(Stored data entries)
----------------

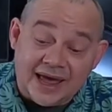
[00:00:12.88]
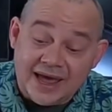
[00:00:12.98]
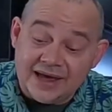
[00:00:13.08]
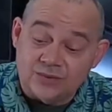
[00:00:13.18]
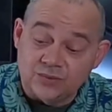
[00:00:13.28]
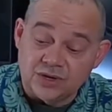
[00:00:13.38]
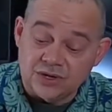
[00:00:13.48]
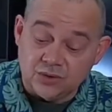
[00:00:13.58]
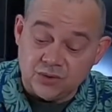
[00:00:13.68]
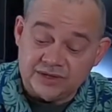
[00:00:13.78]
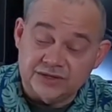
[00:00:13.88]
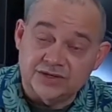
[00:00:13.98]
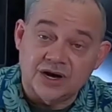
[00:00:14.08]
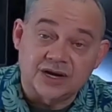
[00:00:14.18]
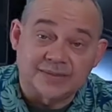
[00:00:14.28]
And we're going
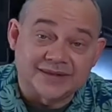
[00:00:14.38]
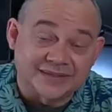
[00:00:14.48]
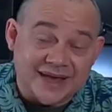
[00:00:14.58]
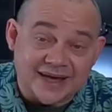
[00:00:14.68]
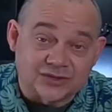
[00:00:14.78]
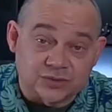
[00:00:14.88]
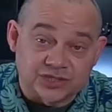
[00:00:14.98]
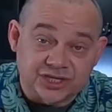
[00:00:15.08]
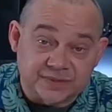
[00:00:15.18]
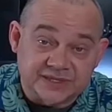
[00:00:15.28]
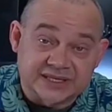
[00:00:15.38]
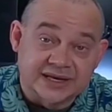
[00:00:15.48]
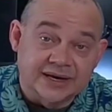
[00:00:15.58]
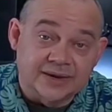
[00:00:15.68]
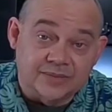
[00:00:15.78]
to talk about the actual chips,
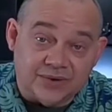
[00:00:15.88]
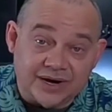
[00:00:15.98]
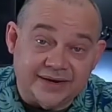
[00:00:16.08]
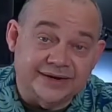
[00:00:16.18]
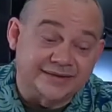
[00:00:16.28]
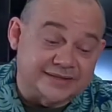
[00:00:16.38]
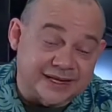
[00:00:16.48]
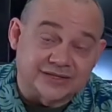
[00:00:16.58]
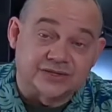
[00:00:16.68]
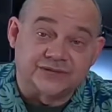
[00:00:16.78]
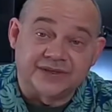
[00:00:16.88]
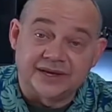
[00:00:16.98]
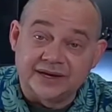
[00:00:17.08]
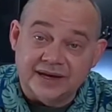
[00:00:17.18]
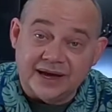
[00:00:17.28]
brightness, that sort of
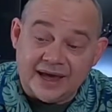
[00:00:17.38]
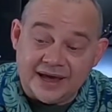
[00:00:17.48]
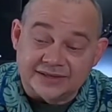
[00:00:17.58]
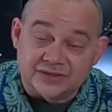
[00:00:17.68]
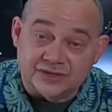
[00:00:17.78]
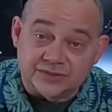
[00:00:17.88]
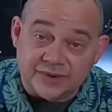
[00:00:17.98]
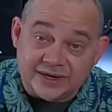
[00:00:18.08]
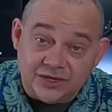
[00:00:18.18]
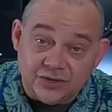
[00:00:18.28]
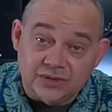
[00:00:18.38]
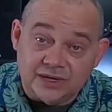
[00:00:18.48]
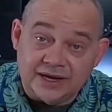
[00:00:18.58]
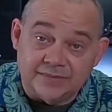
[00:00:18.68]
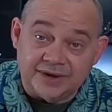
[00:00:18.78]
thing. And so this way you
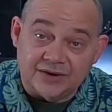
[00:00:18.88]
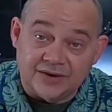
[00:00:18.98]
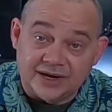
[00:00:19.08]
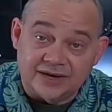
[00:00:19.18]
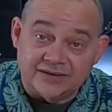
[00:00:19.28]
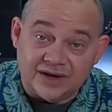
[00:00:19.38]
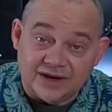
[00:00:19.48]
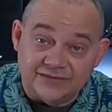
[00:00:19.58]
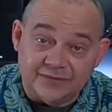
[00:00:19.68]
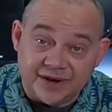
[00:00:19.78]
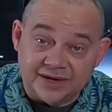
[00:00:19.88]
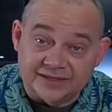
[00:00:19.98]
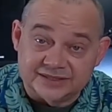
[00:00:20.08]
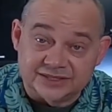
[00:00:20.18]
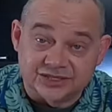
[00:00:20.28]
can get a better idea of a
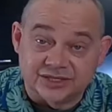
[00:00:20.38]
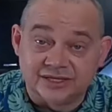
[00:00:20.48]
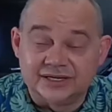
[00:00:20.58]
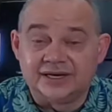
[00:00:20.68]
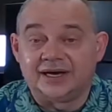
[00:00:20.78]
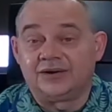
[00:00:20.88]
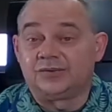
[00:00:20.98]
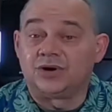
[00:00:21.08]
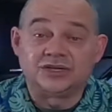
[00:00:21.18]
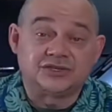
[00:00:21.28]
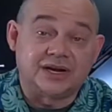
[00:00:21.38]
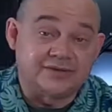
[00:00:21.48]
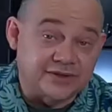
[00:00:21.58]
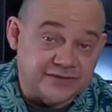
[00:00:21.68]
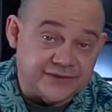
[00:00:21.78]
buying decision. Uh, we're also going
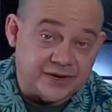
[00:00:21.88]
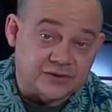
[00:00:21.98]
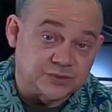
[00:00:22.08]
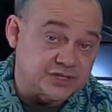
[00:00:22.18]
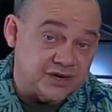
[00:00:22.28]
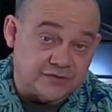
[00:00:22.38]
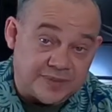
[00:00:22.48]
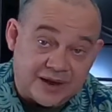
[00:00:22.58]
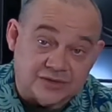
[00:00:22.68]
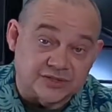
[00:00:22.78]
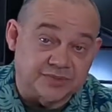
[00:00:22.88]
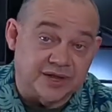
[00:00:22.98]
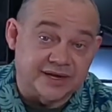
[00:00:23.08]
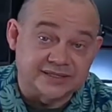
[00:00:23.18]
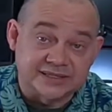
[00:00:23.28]
to have other videos which cover power
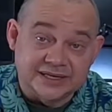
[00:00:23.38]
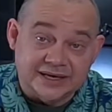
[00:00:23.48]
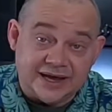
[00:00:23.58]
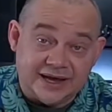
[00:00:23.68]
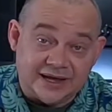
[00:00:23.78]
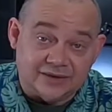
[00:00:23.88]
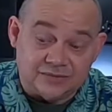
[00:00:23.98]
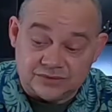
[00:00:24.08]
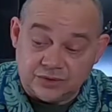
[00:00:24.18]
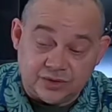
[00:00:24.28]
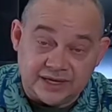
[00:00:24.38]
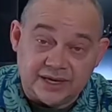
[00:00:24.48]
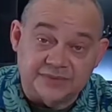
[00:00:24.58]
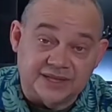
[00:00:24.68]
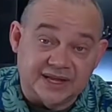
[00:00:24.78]
supplies and
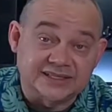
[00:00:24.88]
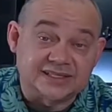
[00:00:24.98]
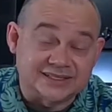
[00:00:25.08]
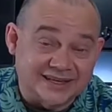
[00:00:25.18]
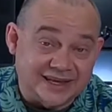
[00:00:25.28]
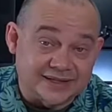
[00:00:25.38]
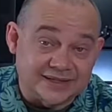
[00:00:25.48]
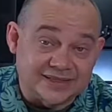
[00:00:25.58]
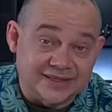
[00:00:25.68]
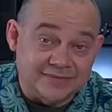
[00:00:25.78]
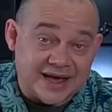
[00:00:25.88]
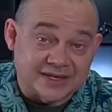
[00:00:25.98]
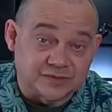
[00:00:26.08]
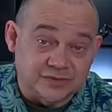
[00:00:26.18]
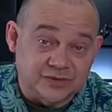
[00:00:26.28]
hooking up the lights to get the
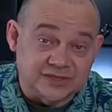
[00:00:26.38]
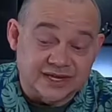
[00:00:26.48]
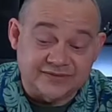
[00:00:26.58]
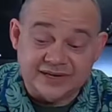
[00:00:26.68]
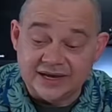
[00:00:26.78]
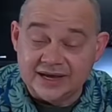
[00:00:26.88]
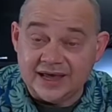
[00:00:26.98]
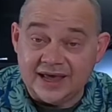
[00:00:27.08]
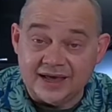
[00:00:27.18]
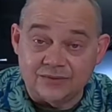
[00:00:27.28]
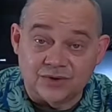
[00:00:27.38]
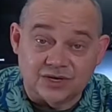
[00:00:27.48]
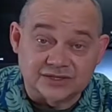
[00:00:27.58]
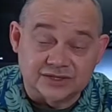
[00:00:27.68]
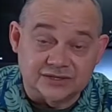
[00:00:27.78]
maximum use out of it. And
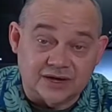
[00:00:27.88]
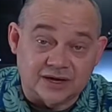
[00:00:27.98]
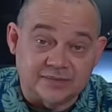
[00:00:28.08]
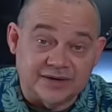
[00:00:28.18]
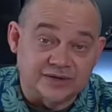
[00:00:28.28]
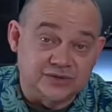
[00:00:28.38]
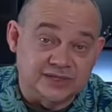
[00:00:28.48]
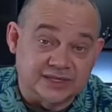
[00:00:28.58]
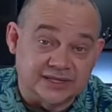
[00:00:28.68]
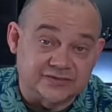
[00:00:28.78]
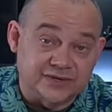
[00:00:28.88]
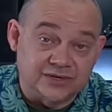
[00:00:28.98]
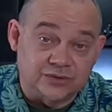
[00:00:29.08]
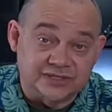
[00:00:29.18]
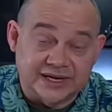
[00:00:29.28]
we're also going to talk about using lights for
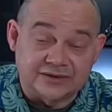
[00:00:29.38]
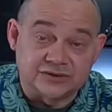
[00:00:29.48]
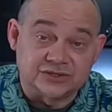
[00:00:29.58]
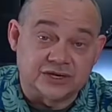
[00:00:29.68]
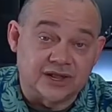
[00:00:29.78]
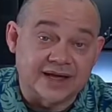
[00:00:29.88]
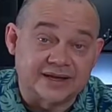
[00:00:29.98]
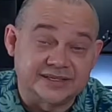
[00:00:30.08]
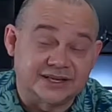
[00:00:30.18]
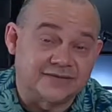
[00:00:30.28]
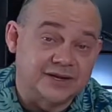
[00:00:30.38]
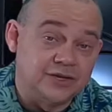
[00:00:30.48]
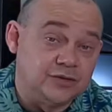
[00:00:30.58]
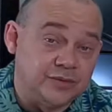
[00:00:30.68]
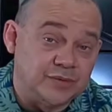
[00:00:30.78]
indoors and outdoors and all that kind of stuff
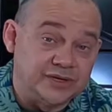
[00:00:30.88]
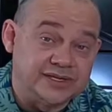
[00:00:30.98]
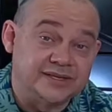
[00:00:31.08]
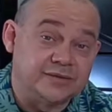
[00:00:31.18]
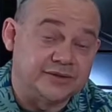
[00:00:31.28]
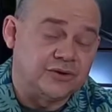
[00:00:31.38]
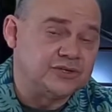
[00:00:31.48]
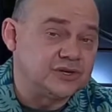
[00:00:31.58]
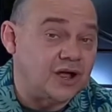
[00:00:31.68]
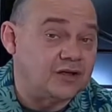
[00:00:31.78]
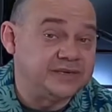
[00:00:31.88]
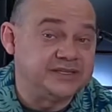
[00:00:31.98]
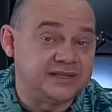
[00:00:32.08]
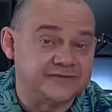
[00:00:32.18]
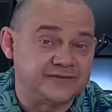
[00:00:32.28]
in a little bit more detail. But those will all
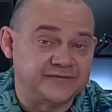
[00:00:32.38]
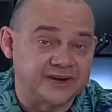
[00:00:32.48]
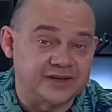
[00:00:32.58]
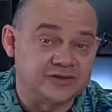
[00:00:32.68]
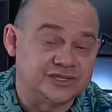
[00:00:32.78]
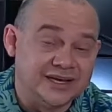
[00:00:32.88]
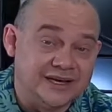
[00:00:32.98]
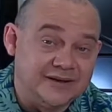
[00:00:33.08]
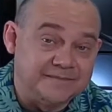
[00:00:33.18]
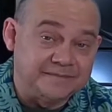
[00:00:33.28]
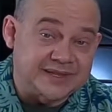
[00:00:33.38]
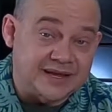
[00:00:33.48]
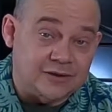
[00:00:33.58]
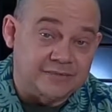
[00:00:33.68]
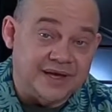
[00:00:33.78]
be different videos
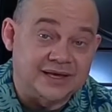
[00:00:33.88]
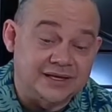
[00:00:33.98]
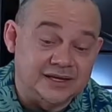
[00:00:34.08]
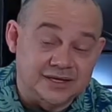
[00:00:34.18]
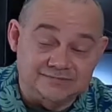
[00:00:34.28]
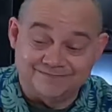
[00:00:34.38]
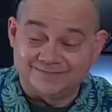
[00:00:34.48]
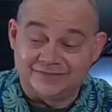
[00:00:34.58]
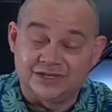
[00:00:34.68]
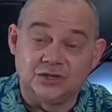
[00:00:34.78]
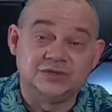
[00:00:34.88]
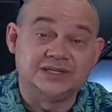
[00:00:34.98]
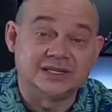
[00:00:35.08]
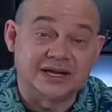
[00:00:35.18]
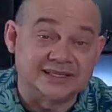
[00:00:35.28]
to help make
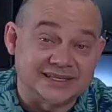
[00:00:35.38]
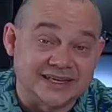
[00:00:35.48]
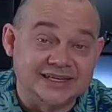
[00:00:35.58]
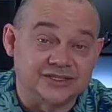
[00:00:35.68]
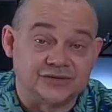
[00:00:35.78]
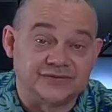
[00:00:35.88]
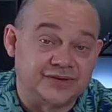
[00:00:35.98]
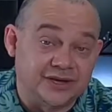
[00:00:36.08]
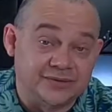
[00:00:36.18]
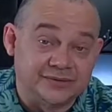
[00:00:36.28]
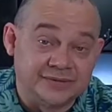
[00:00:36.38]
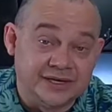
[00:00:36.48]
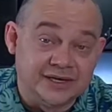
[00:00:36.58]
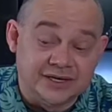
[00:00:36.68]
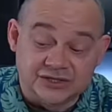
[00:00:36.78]
using lights easier for you.
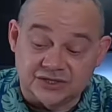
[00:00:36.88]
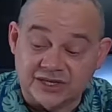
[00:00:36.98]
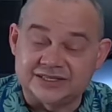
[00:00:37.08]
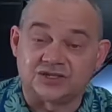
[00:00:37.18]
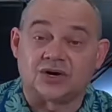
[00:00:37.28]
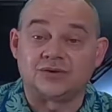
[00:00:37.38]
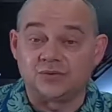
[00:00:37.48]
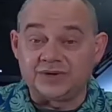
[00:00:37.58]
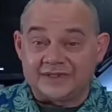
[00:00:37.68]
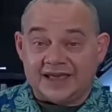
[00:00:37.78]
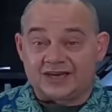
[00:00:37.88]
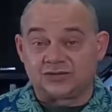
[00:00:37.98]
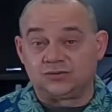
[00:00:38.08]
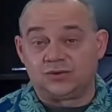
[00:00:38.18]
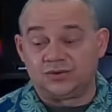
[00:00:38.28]
So let's start with the
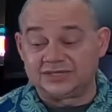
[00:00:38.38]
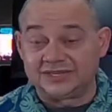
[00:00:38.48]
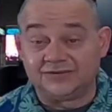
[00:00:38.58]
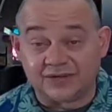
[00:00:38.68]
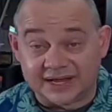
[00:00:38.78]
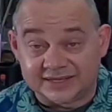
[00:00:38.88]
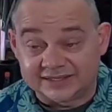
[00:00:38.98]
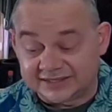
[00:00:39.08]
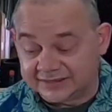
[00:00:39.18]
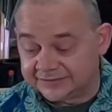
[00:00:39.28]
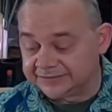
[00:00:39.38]
actual rolls of lights.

----------------

[About this task]: Give back every entry word for word, and drop the pictures as you go.

[Your response]:
[00:00:12.88]
[00:00:12.98]
[00:00:13.08]
[00:00:13.18]
[00:00:13.28]
[00:00:13.38]
[00:00:13.48]
[00:00:13.58]
[00:00:13.68]
[00:00:13.78]
[00:00:13.88]
[00:00:13.98]
[00:00:14.08]
[00:00:14.18]
[00:00:14.28]
And we're going
[00:00:14.38]
[00:00:14.48]
[00:00:14.58]
[00:00:14.68]
[00:00:14.78]
[00:00:14.88]
[00:00:14.98]
[00:00:15.08]
[00:00:15.18]
[00:00:15.28]
[00:00:15.38]
[00:00:15.48]
[00:00:15.58]
[00:00:15.68]
[00:00:15.78]
to talk about the actual chips,
[00:00:15.88]
[00:00:15.98]
[00:00:16.08]
[00:00:16.18]
[00:00:16.28]
[00:00:16.38]
[00:00:16.48]
[00:00:16.58]
[00:00:16.68]
[00:00:16.78]
[00:00:16.88]
[00:00:16.98]
[00:00:17.08]
[00:00:17.18]
[00:00:17.28]
brightness, that sort of
[00:00:17.38]
[00:00:17.48]
[00:00:17.58]
[00:00:17.68]
[00:00:17.78]
[00:00:17.88]
[00:00:17.98]
[00:00:18.08]
[00:00:18.18]
[00:00:18.28]
[00:00:18.38]
[00:00:18.48]
[00:00:18.58]
[00:00:18.68]
[00:00:18.78]
thing. And so this way you
[00:00:18.88]
[00:00:18.98]
[00:00:19.08]
[00:00:19.18]
[00:00:19.28]
[00:00:19.38]
[00:00:19.48]
[00:00:19.58]
[00:00:19.68]
[00:00:19.78]
[00:00:19.88]
[00:00:19.98]
[00:00:20.08]
[00:00:20.18]
[00:00:20.28]
can get a better idea of a
[00:00:20.38]
[00:00:20.48]
[00:00:20.58]
[00:00:20.68]
[00:00:20.78]
[00:00:20.88]
[00:00:20.98]
[00:00:21.08]
[00:00:21.18]
[00:00:21.28]
[00:00:21.38]
[00:00:21.48]
[00:00:21.58]
[00:00:21.68]
[00:00:21.78]
buying decision. Uh, we're also going
[00:00:21.88]
[00:00:21.98]
[00:00:22.08]
[00:00:22.18]
[00:00:22.28]
[00:00:22.38]
[00:00:22.48]
[00:00:22.58]
[00:00:22.68]
[00:00:22.78]
[00:00:22.88]
[00:00:22.98]
[00:00:23.08]
[00:00:23.18]
[00:00:23.28]
to have other videos which cover power
[00:00:23.38]
[00:00:23.48]
[00:00:23.58]
[00:00:23.68]
[00:00:23.78]
[00:00:23.88]
[00:00:23.98]
[00:00:24.08]
[00:00:24.18]
[00:00:24.28]
[00:00:24.38]
[00:00:24.48]
[00:00:24.58]
[00:00:24.68]
[00:00:24.78]
supplies and
[00:00:24.88]
[00:00:24.98]
[00:00:25.08]
[00:00:25.18]
[00:00:25.28]
[00:00:25.38]
[00:00:25.48]
[00:00:25.58]
[00:00:25.68]
[00:00:25.78]
[00:00:25.88]
[00:00:25.98]
[00:00:26.08]
[00:00:26.18]
[00:00:26.28]
hooking up the lights to get the
[00:00:26.38]
[00:00:26.48]
[00:00:26.58]
[00:00:26.68]
[00:00:26.78]
[00:00:26.88]
[00:00:26.98]
[00:00:27.08]
[00:00:27.18]
[00:00:27.28]
[00:00:27.38]
[00:00:27.48]
[00:00:27.58]
[00:00:27.68]
[00:00:27.78]
maximum use out of it. And
[00:00:27.88]
[00:00:27.98]
[00:00:28.08]
[00:00:28.18]
[00:00:28.28]
[00:00:28.38]
[00:00:28.48]
[00:00:28.58]
[00:00:28.68]
[00:00:28.78]
[00:00:28.88]
[00:00:28.98]
[00:00:29.08]
[00:00:29.18]
[00:00:29.28]
we're also going to talk about using lights for
[00:00:29.38]
[00:00:29.48]
[00:00:29.58]
[00:00:29.68]
[00:00:29.78]
[00:00:29.88]
[00:00:29.98]
[00:00:30.08]
[00:00:30.18]
[00:00:30.28]
[00:00:30.38]
[00:00:30.48]
[00:00:30.58]
[00:00:30.68]
[00:00:30.78]
indoors and outdoors and all that kind of stuff
[00:00:30.88]
[00:00:30.98]
[00:00:31.08]
[00:00:31.18]
[00:00:31.28]
[00:00:31.38]
[00:00:31.48]
[00:00:31.58]
[00:00:31.68]
[00:00:31.78]
[00:00:31.88]
[00:00:31.98]
[00:00:32.08]
[00:00:32.18]
[00:00:32.28]
in a little bit more detail. But those will all
[00:00:32.38]
[00:00:32.48]
[00:00:32.58]
[00:00:32.68]
[00:00:32.78]
[00:00:32.88]
[00:00:32.98]
[00:00:33.08]
[00:00:33.18]
[00:00:33.28]
[00:00:33.38]
[00:00:33.48]
[00:00:33.58]
[00:00:33.68]
[00:00:33.78]
be different videos
[00:00:33.88]
[00:00:33.98]
[00:00:34.08]
[00:00:34.18]
[00:00:34.28]
[00:00:34.38]
[00:00:34.48]
[00:00:34.58]
[00:00:34.68]
[00:00:34.78]
[00:00:34.88]
[00:00:34.98]
[00:00:35.08]
[00:00:35.18]
[00:00:35.28]
to help make
[00:00:35.38]
[00:00:35.48]
[00:00:35.58]
[00:00:35.68]
[00:00:35.78]
[00:00:35.88]
[00:00:35.98]
[00:00:36.08]
[00:00:36.18]
[00:00:36.28]
[00:00:36.38]
[00:00:36.48]
[00:00:36.58]
[00:00:36.68]
[00:00:36.78]
using lights easier for you.
[00:00:36.88]
[00:00:36.98]
[00:00:37.08]
[00:00:37.18]
[00:00:37.28]
[00:00:37.38]
[00:00:37.48]
[00:00:37.58]
[00:00:37.68]
[00:00:37.78]
[00:00:37.88]
[00:00:37.98]
[00:00:38.08]
[00:00:38.18]
[00:00:38.28]
So let's start with the
[00:00:38.38]
[00:00:38.48]
[00:00:38.58]
[00:00:38.68]
[00:00:38.78]
[00:00:38.88]
[00:00:38.98]
[00:00:39.08]
[00:00:39.18]
[00:00:39.28]
[00:00:39.38]
actual rolls of lights.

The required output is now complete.